THE PROBLEM:
Among the records below, find the line that has "[00:03:33.66]"; from there, give the lines again exactly, and stop after the line that has "[00:03:35.04]".

Content starts

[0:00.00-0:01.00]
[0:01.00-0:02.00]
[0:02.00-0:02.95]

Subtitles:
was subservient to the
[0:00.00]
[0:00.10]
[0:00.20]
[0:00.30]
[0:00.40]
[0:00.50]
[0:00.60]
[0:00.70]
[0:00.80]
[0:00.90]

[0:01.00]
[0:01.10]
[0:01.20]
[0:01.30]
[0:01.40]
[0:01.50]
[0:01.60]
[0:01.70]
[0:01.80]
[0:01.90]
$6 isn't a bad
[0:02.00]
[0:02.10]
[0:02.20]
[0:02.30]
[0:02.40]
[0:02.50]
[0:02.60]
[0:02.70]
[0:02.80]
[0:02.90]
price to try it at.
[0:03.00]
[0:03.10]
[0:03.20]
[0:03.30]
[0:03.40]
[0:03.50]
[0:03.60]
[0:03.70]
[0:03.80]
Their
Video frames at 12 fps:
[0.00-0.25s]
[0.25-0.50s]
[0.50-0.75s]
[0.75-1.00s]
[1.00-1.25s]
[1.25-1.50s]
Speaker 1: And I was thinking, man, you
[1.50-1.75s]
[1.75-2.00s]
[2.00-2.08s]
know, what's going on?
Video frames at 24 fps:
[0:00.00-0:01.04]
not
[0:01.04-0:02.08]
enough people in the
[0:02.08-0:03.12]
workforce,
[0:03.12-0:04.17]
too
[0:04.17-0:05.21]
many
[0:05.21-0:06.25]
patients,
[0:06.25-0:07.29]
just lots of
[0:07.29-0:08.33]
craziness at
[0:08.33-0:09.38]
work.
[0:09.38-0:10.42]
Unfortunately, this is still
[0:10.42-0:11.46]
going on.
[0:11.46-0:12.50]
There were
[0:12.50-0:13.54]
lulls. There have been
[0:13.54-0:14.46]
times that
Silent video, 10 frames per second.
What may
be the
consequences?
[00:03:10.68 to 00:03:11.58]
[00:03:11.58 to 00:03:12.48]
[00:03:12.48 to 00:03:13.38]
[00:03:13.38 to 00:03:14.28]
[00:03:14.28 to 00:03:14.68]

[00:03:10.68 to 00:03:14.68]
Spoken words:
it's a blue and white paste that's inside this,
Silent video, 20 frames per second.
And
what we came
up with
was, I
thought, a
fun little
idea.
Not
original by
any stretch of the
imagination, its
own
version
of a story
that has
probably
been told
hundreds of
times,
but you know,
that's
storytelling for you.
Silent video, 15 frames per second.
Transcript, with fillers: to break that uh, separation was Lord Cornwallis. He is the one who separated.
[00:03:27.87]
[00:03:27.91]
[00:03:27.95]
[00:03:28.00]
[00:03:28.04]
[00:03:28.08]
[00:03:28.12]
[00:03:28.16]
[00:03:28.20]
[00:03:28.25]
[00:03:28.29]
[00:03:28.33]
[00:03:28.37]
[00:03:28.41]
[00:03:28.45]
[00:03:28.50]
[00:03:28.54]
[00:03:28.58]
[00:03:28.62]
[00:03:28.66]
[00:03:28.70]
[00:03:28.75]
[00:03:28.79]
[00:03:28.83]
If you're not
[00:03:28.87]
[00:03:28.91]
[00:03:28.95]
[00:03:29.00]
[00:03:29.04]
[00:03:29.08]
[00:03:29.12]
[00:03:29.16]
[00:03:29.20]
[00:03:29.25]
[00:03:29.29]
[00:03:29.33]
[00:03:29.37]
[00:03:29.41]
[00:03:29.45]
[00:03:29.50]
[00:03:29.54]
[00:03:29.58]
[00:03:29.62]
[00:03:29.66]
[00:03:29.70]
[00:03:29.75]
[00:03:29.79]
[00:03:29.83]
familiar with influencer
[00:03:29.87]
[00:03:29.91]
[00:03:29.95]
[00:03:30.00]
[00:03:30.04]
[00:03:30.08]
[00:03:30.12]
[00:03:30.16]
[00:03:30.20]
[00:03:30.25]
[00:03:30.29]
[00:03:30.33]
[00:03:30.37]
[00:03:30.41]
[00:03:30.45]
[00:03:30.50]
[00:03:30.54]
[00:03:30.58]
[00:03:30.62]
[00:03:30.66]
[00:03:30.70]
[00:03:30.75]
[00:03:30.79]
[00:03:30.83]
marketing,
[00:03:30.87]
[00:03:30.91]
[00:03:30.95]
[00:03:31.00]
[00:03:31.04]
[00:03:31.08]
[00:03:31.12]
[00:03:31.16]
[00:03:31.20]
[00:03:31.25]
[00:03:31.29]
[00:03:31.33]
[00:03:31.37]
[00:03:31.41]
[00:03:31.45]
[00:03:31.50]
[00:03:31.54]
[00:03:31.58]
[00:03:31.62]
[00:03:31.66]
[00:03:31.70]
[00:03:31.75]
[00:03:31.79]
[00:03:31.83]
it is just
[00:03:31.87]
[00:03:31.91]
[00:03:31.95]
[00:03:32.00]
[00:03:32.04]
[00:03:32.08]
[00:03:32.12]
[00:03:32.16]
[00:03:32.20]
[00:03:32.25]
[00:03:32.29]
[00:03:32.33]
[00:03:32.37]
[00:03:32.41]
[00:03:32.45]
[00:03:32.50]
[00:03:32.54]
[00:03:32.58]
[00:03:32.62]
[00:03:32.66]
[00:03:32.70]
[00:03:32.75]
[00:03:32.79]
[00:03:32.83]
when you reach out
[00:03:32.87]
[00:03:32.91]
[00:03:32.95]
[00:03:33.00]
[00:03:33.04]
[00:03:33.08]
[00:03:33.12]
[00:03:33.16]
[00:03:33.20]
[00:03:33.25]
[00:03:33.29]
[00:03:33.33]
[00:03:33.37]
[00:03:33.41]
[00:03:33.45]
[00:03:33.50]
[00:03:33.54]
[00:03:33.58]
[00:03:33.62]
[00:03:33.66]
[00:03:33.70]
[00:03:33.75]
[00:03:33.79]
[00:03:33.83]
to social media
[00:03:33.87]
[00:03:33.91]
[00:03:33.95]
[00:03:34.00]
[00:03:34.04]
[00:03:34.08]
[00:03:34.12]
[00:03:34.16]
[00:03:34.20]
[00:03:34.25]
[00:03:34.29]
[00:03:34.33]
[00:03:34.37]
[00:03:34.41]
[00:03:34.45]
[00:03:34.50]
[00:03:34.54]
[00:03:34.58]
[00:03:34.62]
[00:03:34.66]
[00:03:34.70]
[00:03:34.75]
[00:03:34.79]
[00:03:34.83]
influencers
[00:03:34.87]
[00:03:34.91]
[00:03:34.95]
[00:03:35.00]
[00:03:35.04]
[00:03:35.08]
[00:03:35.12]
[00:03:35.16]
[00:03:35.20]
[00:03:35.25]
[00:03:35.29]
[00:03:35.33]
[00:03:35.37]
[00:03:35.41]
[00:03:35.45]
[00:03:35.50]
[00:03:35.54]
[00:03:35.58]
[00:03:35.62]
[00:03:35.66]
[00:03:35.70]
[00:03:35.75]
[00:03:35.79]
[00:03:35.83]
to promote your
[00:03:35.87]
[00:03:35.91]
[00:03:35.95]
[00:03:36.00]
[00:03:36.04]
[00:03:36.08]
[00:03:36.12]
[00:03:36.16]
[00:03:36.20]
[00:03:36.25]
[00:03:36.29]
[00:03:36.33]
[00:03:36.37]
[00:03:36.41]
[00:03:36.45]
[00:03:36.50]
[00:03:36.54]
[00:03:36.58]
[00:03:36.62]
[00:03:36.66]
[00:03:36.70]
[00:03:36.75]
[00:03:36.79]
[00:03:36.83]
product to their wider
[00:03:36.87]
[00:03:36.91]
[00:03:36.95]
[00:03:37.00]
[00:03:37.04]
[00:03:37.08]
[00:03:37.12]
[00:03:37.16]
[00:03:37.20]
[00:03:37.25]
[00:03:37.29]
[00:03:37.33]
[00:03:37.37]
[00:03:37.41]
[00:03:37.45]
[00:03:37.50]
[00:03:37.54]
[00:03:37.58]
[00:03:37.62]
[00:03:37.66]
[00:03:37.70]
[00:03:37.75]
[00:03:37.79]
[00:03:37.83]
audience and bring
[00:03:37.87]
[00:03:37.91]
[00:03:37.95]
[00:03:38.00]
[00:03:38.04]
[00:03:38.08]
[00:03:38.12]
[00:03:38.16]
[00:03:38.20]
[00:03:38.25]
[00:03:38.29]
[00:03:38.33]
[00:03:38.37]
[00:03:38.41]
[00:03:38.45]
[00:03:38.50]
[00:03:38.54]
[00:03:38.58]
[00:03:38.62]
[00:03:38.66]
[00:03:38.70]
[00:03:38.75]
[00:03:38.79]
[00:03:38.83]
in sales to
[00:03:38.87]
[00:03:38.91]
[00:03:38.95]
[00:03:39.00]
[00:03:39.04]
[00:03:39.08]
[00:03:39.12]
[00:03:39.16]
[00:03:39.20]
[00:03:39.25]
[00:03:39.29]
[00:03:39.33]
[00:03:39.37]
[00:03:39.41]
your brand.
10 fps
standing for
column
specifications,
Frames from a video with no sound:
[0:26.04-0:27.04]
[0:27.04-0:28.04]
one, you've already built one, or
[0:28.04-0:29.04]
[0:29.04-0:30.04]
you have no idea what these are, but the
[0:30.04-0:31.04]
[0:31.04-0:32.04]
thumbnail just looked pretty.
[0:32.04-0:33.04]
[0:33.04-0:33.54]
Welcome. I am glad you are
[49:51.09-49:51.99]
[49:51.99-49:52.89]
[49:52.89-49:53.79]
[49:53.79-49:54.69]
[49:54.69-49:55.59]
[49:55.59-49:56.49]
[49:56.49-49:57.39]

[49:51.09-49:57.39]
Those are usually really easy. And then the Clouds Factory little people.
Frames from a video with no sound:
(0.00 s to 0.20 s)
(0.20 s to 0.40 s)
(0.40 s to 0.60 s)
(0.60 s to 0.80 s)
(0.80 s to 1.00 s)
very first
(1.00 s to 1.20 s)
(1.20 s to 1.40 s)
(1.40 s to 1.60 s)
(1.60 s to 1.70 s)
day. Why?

Content ends

RESPONSE FOR THIS EXERCISE:
[00:03:33.66]
[00:03:33.70]
[00:03:33.75]
[00:03:33.79]
[00:03:33.83]
to social media
[00:03:33.87]
[00:03:33.91]
[00:03:33.95]
[00:03:34.00]
[00:03:34.04]
[00:03:34.08]
[00:03:34.12]
[00:03:34.16]
[00:03:34.20]
[00:03:34.25]
[00:03:34.29]
[00:03:34.33]
[00:03:34.37]
[00:03:34.41]
[00:03:34.45]
[00:03:34.50]
[00:03:34.54]
[00:03:34.58]
[00:03:34.62]
[00:03:34.66]
[00:03:34.70]
[00:03:34.75]
[00:03:34.79]
[00:03:34.83]
influencers
[00:03:34.87]
[00:03:34.91]
[00:03:34.95]
[00:03:35.00]
[00:03:35.04]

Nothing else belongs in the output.